The phone was presented to Hitler by the Wehrmacht and was used by the Nazi leader to issue most of his commands during the last two years of World War II, according to a description in the catalog for Alexander Historical Auctions in Maryland.

The phone was recovered from the Fuhrerbunker in 1945 and has been kept in a box in an English country house ever since.

Made by Siemens as a black Bakelite phone, it was later painted red and engraved with Hitler’s name and a swastika, the catalog says.

The auction house describes the telephone as “Hitler’s mobile device of destruction” and called it “arguably the most destructive ‘weapon’ of all time, which sent millions to their deaths around the world.”

British officer Ralph Rayner recovered the phone from Hitler’s bunker while visiting Berlin on the orders of Field Marshall Bernard Montgomery just a few days after the end of the war, according to Rayner’s personal account and shipping documents from that time period, according to the auction house.

His son Ranulf Rayner, 82, inherited the phone after his father’s death in 1977. “My father didn’t see it as a relic of Hitler’s glory days, more a battered remnant of his defeat, a sort of war trophy,” he told CNN. “He never thought it would become an important artifact.”

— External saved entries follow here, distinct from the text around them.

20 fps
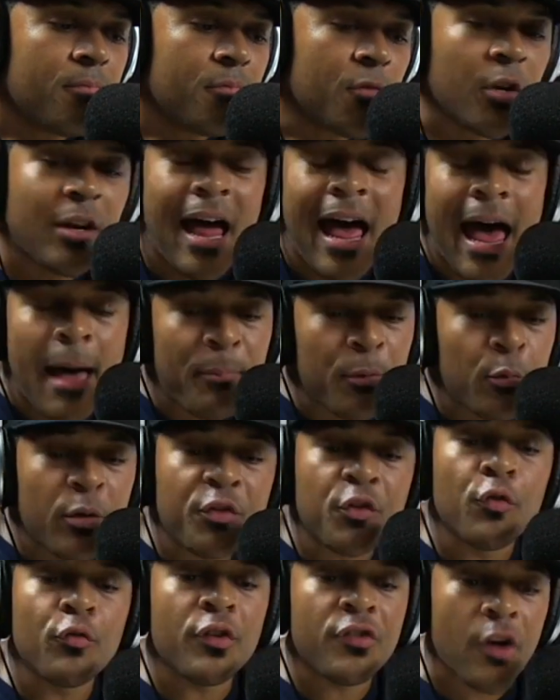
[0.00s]
You're not happy
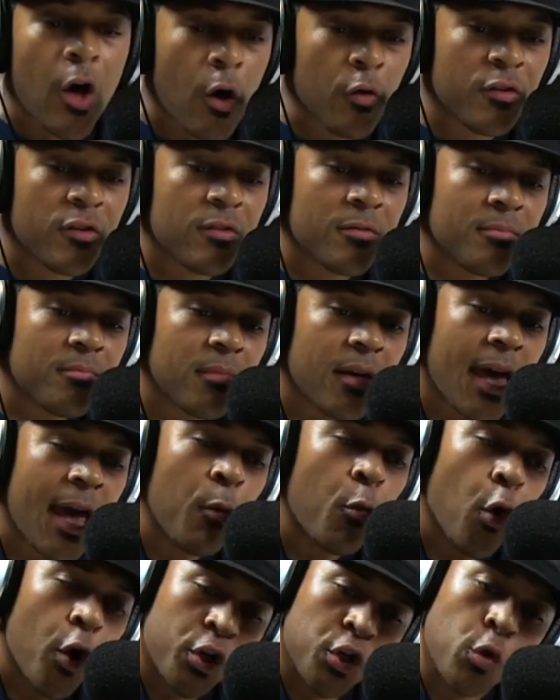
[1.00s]
with your results
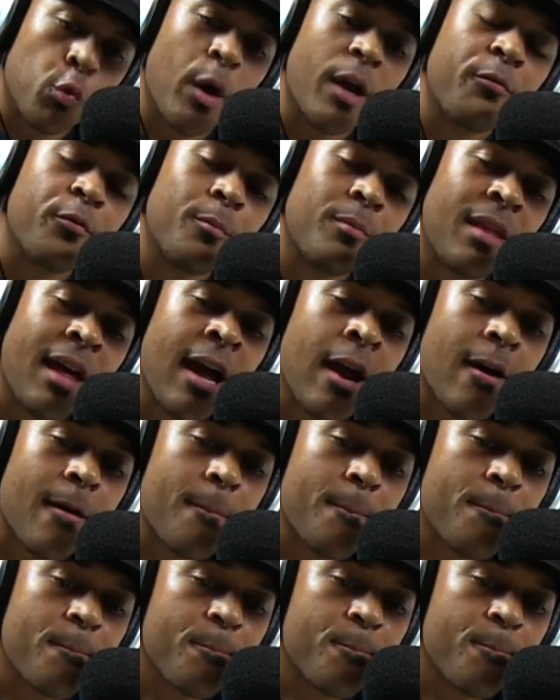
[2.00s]
and work your way from there.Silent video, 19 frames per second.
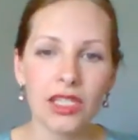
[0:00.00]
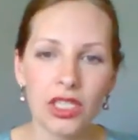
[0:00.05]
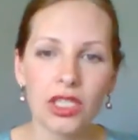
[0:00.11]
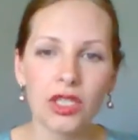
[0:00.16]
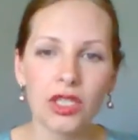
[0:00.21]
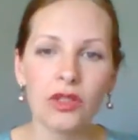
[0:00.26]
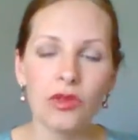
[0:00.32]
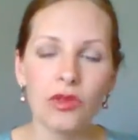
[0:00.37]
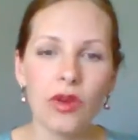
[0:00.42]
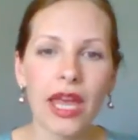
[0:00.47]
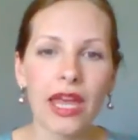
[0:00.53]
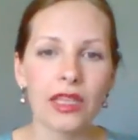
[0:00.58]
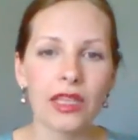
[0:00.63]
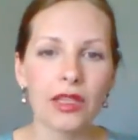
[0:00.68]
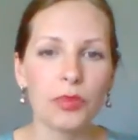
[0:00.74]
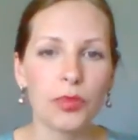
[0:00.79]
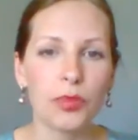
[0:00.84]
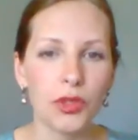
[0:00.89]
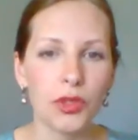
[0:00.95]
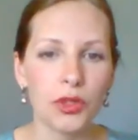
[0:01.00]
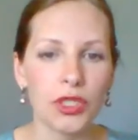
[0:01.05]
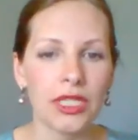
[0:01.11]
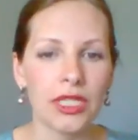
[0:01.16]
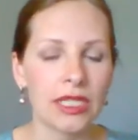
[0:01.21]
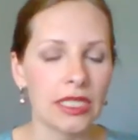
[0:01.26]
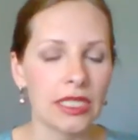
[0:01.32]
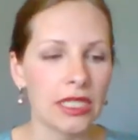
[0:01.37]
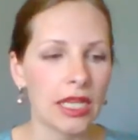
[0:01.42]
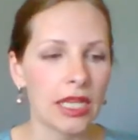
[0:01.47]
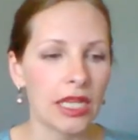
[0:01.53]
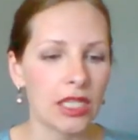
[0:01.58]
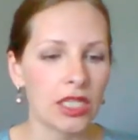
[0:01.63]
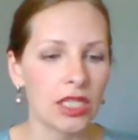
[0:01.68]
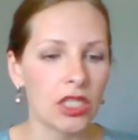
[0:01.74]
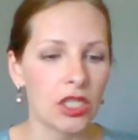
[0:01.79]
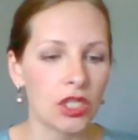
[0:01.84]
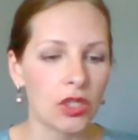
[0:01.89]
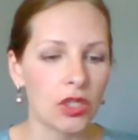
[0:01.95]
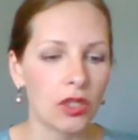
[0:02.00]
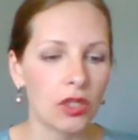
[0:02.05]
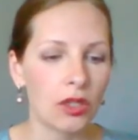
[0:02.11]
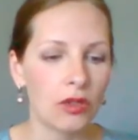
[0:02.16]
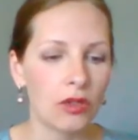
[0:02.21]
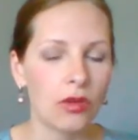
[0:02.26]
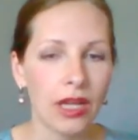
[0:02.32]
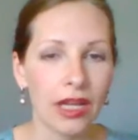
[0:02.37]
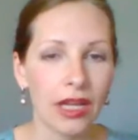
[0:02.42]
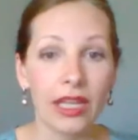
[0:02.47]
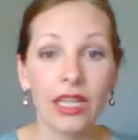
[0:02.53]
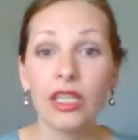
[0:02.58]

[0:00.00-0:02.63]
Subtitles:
I do and put it into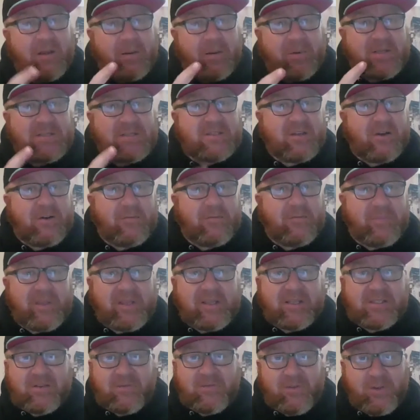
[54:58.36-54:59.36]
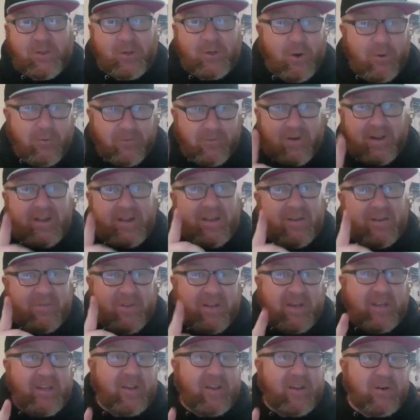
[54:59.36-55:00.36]
on myself, because if you go find that
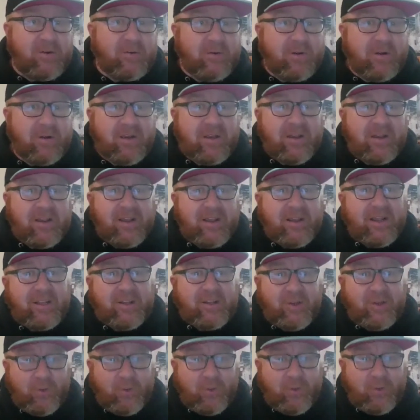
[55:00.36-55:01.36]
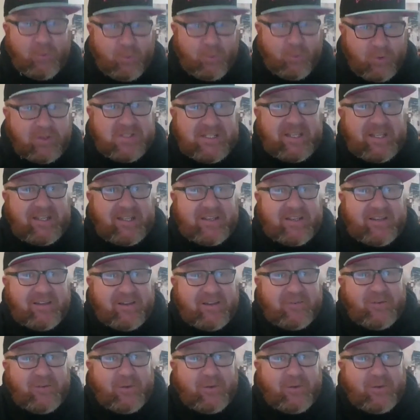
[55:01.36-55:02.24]
video, and you will see it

Ralph Rayner would have been “chuffed to bits” that the phone has had so much attention, his son said.

He had hoped the phone would fetch a larger sum, but he is happy to be able to say goodbye to it.

“I certainly won’t miss it,” he told CNN. “It’s a fairly sinister bit of kit and I’ve always lived in fear of someone trying to steal it. I’ve also been told it’ll bring me bad luck.”

Sent to the shattered German capital to establish contact with the Russian forces who had captured the city, Ralph Rayner was probably the very first non-Soviet victor to enter Hitler’s bunker.

“He could still smell burning flesh,” Ranulf Rayner said, recalling his father’s description of the underground shelter where Hitler spent his final days. In his words, it was a “dreadful hellhole.”

First offered the black telephone found in the room of Eva Braun, Hitler’s bride, Ralph Rayner instead chose the red phone next to Hitler’s bed. “He told the Russians that red was his favorite color,” Ranulf Rayner said, “which the Russians rather liked.”

In a letter to his wife Elizabeth on May 18, 1945, Ralph Rayner wrote of the “utter horror” he witnessed in Berlin, but did not mention the remarkable souvenir he had in his possession.

If British soldiers were caught looting from the Germans, Ranulf Rayner explained, they would face a court martial.

Ralph Rayner returned to Devon in western England with both the phone and a porcelain model of an Alsatian, also taken from the bunker, hidden in his suitcase.

The china dog, made by slave laborers at Dachau concentration camp and probably presented to Hitler by Heinrich Himmler, SS chief and architect of the Final Solution, was also auctioned Sunday. It was bought by a different phone bidder for $24,300.

Ranulf Rayner hopes these objects will end up in a museum one day. “I don’t want them to be hidden again,” he said. “I want them to remind the world of the horrors of war.”